10.Questionei-me também se deveria mudar o título. Já que esse aspecto era um dos grandes alvos dos leitores mais críticos.
11.Depois de rever as imagens, entendi que deveria mantê-lo. Apesar de compreender o argumento, esgrimido por alguns leitores na caixa de comentários, e que destaca o facto de Manuela Ferreira Leite ter acabado por se “explicar melhor” mais à frente no debate, entendi que isso não apaga o que anteriormente disse uma ex-candidata a primeiro-ministro de Portugal, ex-titular de diversos cargos públicos, uma “senadora”, para utilizar o substantivo que a estação de TV em causa aplicou aos membros do painel desse programa. Teria sido uma gaffe? Um deslize verbal ou de raciocínio, corrigido, clarificado, explicado, mudado, alguns minutos depois? Até pode ter sido tudo isso, mas entendi que a notícia e o título mantinham total fidelidade ao que se passou. Além do mais, não beliscava em nada a pertinência e importância dessa informação, num contexto em que o país assiste todos os dias a um desfilar de novidades e argumentos sobre mudanças de política e de prática no Sistema Nacional de Saúde e no sector privado da Saúde.

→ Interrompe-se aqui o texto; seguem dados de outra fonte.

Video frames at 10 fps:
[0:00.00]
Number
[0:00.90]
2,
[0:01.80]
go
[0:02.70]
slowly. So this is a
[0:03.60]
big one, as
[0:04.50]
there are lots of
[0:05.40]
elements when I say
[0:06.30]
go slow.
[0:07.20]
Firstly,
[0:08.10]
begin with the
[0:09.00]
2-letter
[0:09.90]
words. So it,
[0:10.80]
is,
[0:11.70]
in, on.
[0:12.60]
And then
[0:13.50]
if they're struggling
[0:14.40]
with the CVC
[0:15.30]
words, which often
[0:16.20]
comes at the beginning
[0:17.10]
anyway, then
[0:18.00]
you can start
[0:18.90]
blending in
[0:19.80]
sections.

12.Outra crítica apontada é que descontextualizámos no título uma afirmação que, obviamente, não existe sozinha. É uma crítica recorrente ao jornalismo e também ela é compreensível. Porém, sendo um exercício sempre difícil, muitas vezes exercido no fio da navalha, a construção de um título tenta sempre responder a um objectivo: dar uma novidade. E a novidade aqui é o que uma “senadora” disse sobre um determinado assunto sensível e de importância social. Mudou de opinião depois? Não sei se mudou, mas a notícia (e portanto o título) tinha sempre de se centrar na declaração inicial (dou este exemplo: um dos candidatos republicanos às presidenciais norte-americanas, Rick Perry, esqueceu-se durante um debate transmitido pela TV, do nome de um departamento federal que extinguiria caso fosse eleito candidato – isso foi notícia em todo o mundo; ele ter-se-á lembrado mais tarde desse departamento, porém os títulos não deixaram de se centrar na declaração inicial).

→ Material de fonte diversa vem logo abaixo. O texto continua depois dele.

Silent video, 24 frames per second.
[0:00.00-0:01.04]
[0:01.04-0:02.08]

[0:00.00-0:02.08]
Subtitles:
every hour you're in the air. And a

13.Dito isto, resta acrescentar que o jornal fez aquilo que podia e devia para cumprir a missão que lhe cabe – dar a informação necessária e de melhor qualidade – para que sejam os leitores a formularem o seu próprio juízo sobre a matéria em causa. Fê-lo como? Publicando um texto que não descreve apenas uns segundos de um debate, mas que se preocupa em contextualizar o tema em questão; e aproveitando as potencialidades multimédia do online, embebendo na notícia um excerto vídeo com a pergunta da moderadora e a resposta inicial de Manuela Ferreira Leite (34 segundos), além de um link (hiperligação) para o vídeo completo de todo o debate. O jornalismo é sempre discutível – e ainda bem. Creio que face ao descrito, não haverá discussão sobre a boa fé com que actuámos – e que tantos comentários de leitores tentaram pôr em causa.